As I mentioned early, I’m certainly not tech-savvy
in any way so if you’re not technologically inclined that doesn’t mean you’ll
never be able to work from home. Just beware, that you will struggle and work
slower with all thing’s tech-related and wish you had a damn IT department at
So, when your computer crashes, you need to build your first website, or your damn WordPress website goes down, knowing how to fix those things, definitely gives you the edge. Thankfully, there’s always tech support, and with as many problems as I’ve run across, I’ve always been able to fix the problem or find help. I’m the girl that couldn’t put a paper cube together in third grade, so if I can do it, anyone can.
There is much more to tech than fixing computer and website problems. You need to be able to learn programs, platforms, and software fairly easily. Do you know how to use Skype, Google Hangouts, Dropbox, Basecamp, Asana, etc.? When I was just starting, an application I filled out asked a similar question, and I didn’t recognize half of the things on the list, but over time I’ve learned many online tools and programs.
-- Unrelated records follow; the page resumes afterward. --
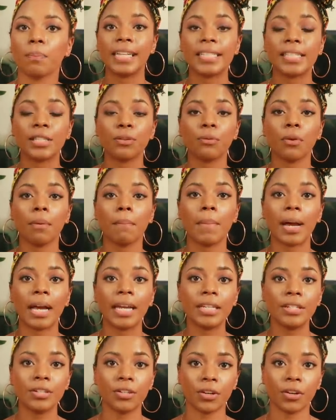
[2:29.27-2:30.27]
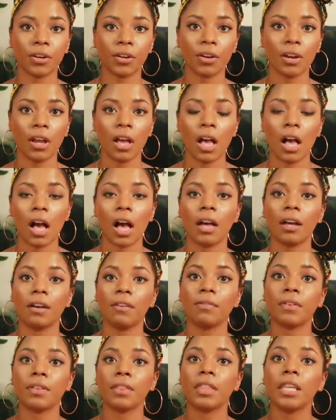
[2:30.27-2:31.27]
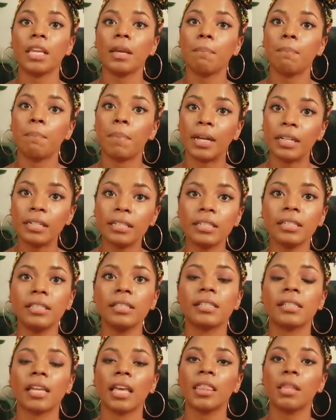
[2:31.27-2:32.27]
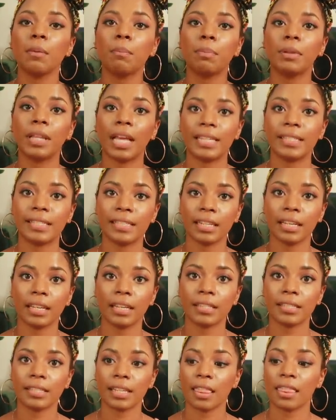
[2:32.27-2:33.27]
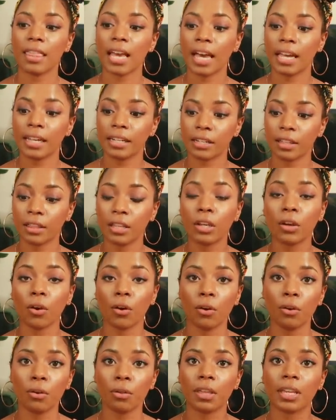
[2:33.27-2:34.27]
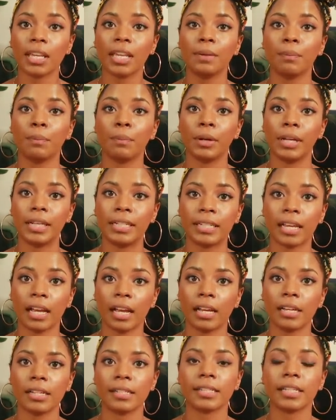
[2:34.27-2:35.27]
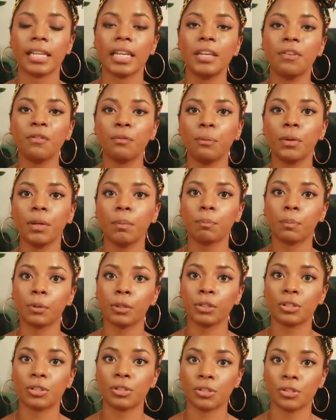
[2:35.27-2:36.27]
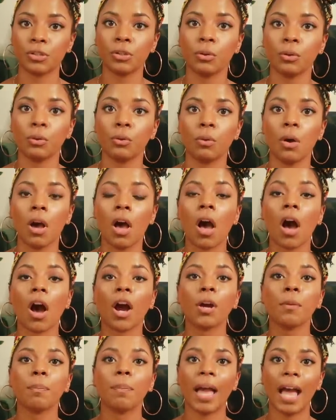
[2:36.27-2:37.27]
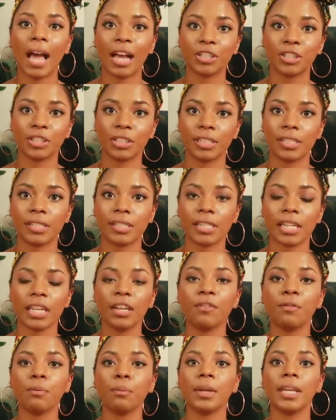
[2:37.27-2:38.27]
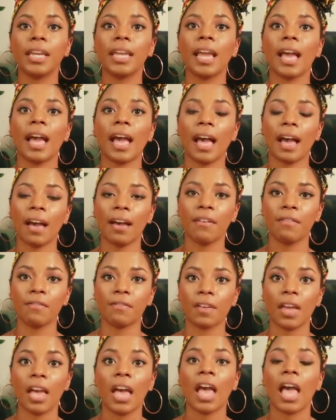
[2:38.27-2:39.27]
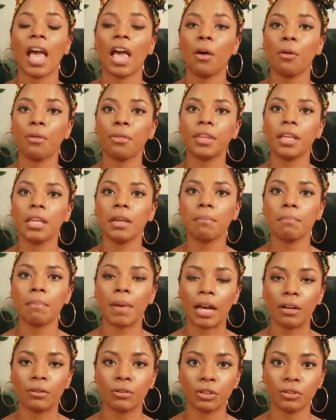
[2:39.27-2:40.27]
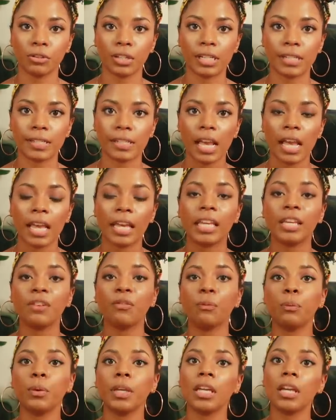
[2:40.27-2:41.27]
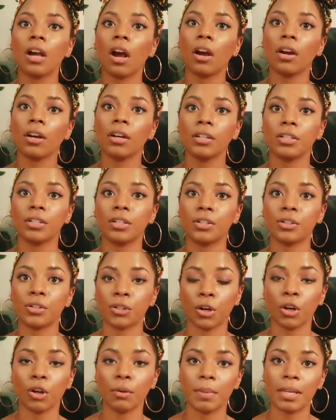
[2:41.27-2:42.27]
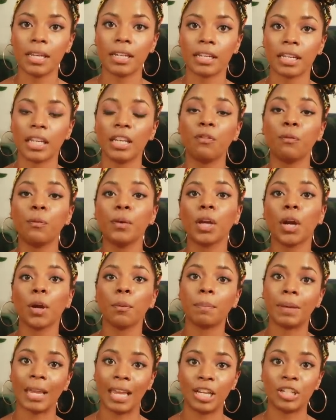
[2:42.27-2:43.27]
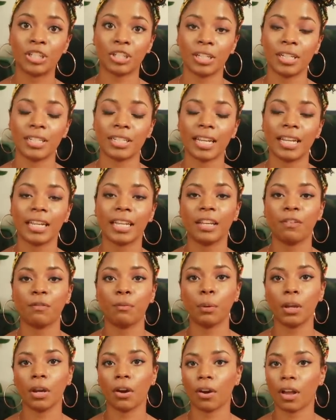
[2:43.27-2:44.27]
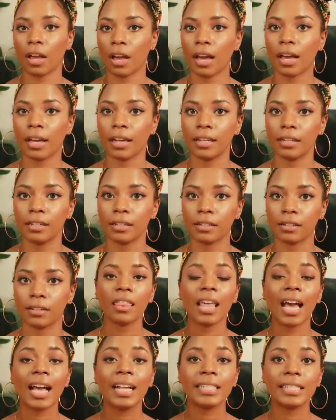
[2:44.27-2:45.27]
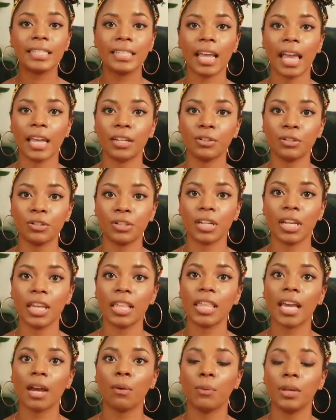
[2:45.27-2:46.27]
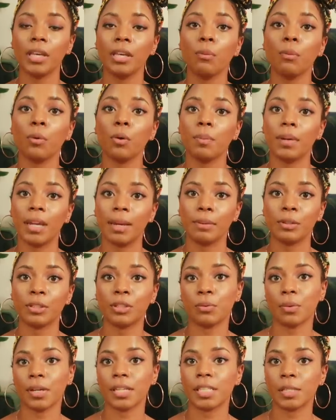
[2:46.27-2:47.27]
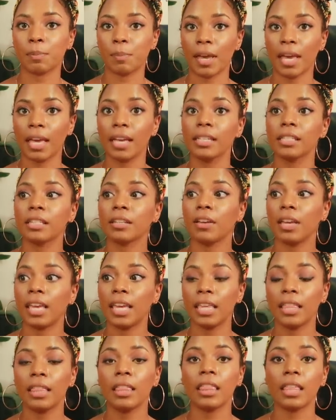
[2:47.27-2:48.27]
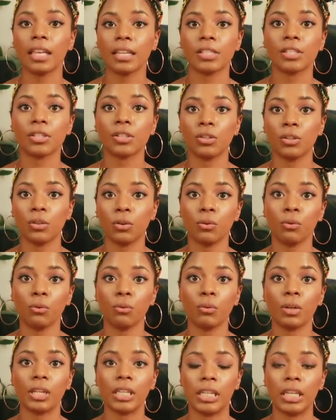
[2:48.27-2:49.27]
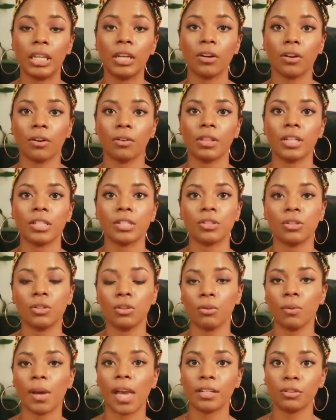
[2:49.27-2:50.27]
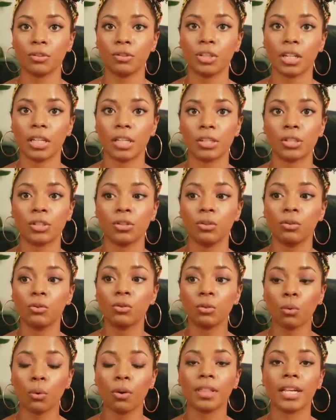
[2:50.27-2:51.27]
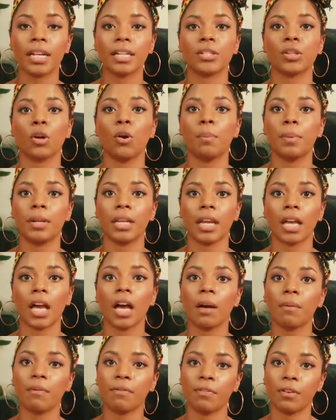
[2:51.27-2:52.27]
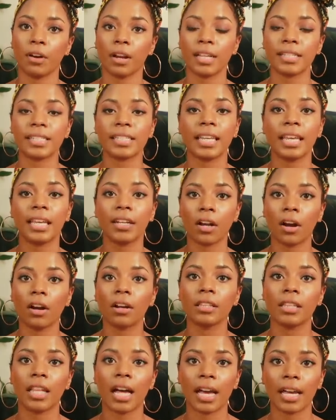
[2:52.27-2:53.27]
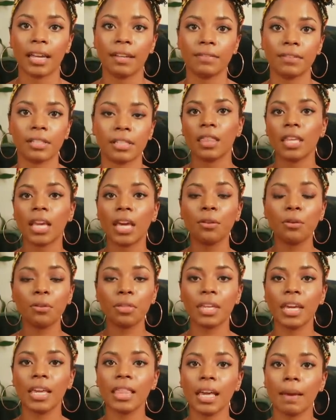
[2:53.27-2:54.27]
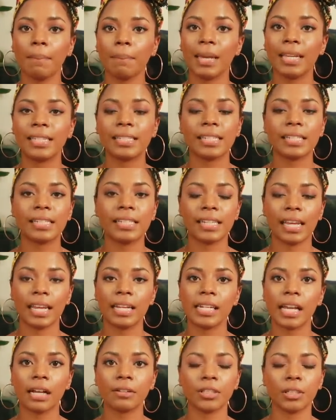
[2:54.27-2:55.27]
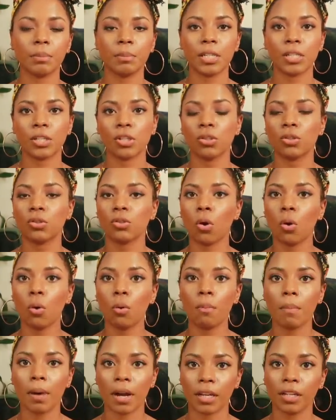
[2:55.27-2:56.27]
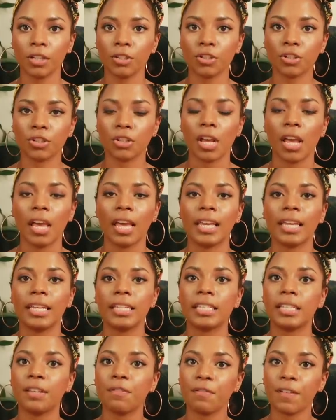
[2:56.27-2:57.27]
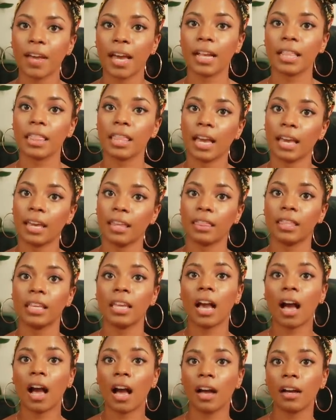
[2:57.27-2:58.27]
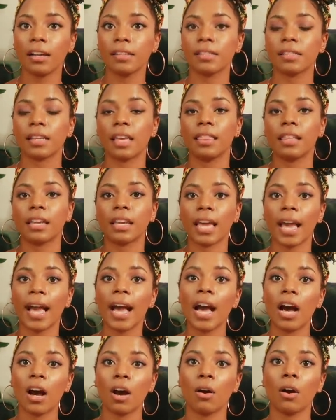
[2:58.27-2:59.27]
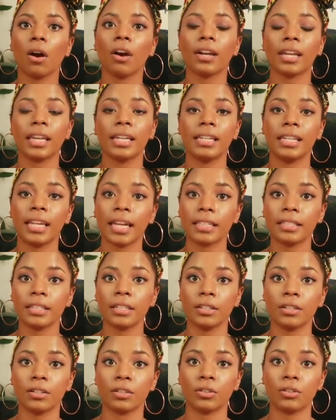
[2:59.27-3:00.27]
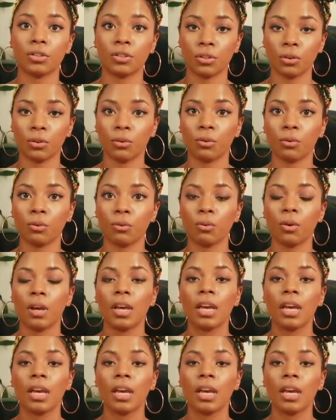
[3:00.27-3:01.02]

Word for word: It's a reminder of the abundance and the blessings that the earth can bring to us if we pursue our passions, if we have healthy boundaries, if we are determined, if we are patient, and if we are kind. That's the energy that we will be able to expect in this new year, this new energy, this new door that is opening up for us in our lives. The other thing that makes this stand out to me so much is the fact that the ox and the cow are connected to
You need to have a basic understanding of how these tools work to communicate with clients and employers. Also, you should know how to troubleshoot when things go wrong because trust me; they will.
Being Resourceful is Necessary
All I can say is thank God for Google. When you work from home making money as a writer, you’ll deal with issues on your own without input from anyone else. You need to be able to hold your own. If you don’t know the answer, know where you can find the answer. The internet supplies most of the solutions we need; you just need to be able to find them.
You have to be able to ferret out the root of the problem, not what’s only on the surface. Practice critical thinking with problem-solving to confidently address any crisis yourself.
Don’t despair that you can’t work from home successfully if you don’t have some of these traits. I didn’t either and I make a healthy living on my writing income alone. You’ll simply need to work extra hard to compensate for your deficiencies, but you totally can! But think carefully before you exit traditional employment because working online from home may not be for you and make you even more miserable.
When you always strive to better yourself, you learn the necessary skills to work remotely anywhere in the world. There’s nothing more freeing than being able to go on a spontaneous beach trip with friends because you can take your work with you if you have to. Now that’s freedom.